AFFLUENT ASSEMBLY: Luxury brands for years have been closely watching Brazil, waiting for the burgeoning high end market to firmly take hold. That hasn’t happened — yet. A group of some of the best minds in the luxury industry has convened at the Luxury Lab.MX summit in Sao Paulo to discuss how to appeal to high income consumers in the country. With about 80 percent of luxury spending by Brazilians done outside the country — in part because of high import taxes — there’s plenty of room for growth.
For the first time in the event’s five-year history, Luxury Lab.MX will take place outside Mexico. Featured speakers will incude Carlos Jereissati Filho, president and chief executive officer of mall developer Iguatemi Group; Island Post founder Chris Blackwell; Fernanda Feitosa, founder of the contemporary art fair SP-Arte; Julia Chaplin, founder of Gypset; Liz Swig of LizWorks; Boston Consulting’s Olavo Cunha, and Robert Girotti, Delta Air Lines executive consultant.

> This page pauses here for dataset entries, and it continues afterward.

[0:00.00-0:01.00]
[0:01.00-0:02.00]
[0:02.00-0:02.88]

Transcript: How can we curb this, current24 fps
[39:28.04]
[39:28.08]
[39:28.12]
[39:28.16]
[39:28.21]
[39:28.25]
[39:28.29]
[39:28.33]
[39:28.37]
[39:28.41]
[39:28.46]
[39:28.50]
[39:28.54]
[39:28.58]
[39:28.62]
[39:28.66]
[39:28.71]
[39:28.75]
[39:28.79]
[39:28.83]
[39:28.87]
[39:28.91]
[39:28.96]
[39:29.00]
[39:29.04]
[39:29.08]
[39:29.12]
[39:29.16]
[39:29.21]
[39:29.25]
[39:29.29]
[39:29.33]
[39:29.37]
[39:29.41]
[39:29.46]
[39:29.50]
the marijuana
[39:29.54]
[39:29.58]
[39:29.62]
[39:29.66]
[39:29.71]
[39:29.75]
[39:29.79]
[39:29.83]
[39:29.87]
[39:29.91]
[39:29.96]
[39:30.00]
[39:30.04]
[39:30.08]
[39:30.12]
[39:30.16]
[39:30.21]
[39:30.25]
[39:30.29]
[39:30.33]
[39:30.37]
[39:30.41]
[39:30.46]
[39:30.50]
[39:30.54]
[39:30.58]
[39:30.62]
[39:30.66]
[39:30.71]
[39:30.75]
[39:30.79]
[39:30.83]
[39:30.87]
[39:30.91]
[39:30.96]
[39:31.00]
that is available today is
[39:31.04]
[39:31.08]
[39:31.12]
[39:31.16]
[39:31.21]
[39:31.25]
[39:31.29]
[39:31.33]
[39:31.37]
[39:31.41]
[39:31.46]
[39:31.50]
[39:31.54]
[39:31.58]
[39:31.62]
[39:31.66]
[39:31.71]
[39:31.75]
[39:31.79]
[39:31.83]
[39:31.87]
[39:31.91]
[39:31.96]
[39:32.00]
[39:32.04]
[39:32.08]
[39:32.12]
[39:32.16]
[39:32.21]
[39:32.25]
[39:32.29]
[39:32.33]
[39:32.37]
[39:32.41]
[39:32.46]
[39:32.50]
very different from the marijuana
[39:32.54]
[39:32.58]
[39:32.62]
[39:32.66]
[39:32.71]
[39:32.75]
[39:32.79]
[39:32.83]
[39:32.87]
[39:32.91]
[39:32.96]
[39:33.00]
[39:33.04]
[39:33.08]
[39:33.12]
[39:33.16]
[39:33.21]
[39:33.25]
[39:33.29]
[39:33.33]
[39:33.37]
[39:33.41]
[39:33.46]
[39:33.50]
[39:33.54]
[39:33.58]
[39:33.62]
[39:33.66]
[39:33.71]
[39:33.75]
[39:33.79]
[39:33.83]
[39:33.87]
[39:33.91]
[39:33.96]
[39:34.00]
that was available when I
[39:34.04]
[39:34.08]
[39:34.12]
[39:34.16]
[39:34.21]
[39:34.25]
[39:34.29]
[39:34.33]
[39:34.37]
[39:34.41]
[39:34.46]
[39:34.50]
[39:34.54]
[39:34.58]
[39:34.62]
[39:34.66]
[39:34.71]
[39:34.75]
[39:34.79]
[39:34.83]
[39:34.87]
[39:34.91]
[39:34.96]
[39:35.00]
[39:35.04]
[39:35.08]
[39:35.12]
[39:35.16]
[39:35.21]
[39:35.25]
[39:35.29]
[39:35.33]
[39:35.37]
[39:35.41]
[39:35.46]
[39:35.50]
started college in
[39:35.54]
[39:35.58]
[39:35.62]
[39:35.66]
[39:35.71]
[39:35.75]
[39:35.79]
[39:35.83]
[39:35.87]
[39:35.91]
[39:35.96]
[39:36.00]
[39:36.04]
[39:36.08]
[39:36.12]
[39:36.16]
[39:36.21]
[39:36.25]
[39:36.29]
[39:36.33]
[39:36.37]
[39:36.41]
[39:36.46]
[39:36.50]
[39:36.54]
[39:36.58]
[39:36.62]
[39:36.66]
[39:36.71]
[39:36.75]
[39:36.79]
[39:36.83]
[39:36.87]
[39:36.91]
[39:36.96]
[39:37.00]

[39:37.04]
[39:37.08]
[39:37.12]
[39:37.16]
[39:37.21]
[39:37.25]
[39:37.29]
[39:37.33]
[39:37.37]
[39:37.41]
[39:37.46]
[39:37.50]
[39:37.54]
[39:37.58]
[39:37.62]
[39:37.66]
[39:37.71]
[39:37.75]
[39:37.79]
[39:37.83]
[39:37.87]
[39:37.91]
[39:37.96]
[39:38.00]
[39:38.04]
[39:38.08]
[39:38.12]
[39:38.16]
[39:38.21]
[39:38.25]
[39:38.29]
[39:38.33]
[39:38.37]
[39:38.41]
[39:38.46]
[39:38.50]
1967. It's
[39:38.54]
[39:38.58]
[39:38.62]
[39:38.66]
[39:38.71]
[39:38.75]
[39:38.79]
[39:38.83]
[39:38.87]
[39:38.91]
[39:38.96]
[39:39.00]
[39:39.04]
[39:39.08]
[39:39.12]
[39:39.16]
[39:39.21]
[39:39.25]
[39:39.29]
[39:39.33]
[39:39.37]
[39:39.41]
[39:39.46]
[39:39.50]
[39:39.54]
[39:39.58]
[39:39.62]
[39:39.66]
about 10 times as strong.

Brazil as a luxury market has a lot going for it, including low inflation. According to Bain & Co.’s 2014 annual luxury study, yachts bounced back with a 2 percent increase last year, while private jet sales were up 9 percent, boosted by emerging market demand from, of all places, Brazil. While the high price of luxury goods makes products unaffordable to all but the wealthiest Brazilians, that’s seen as changing. McKinsey & Co. predicts Brazil will be among the top 15 luxury markets by 2018.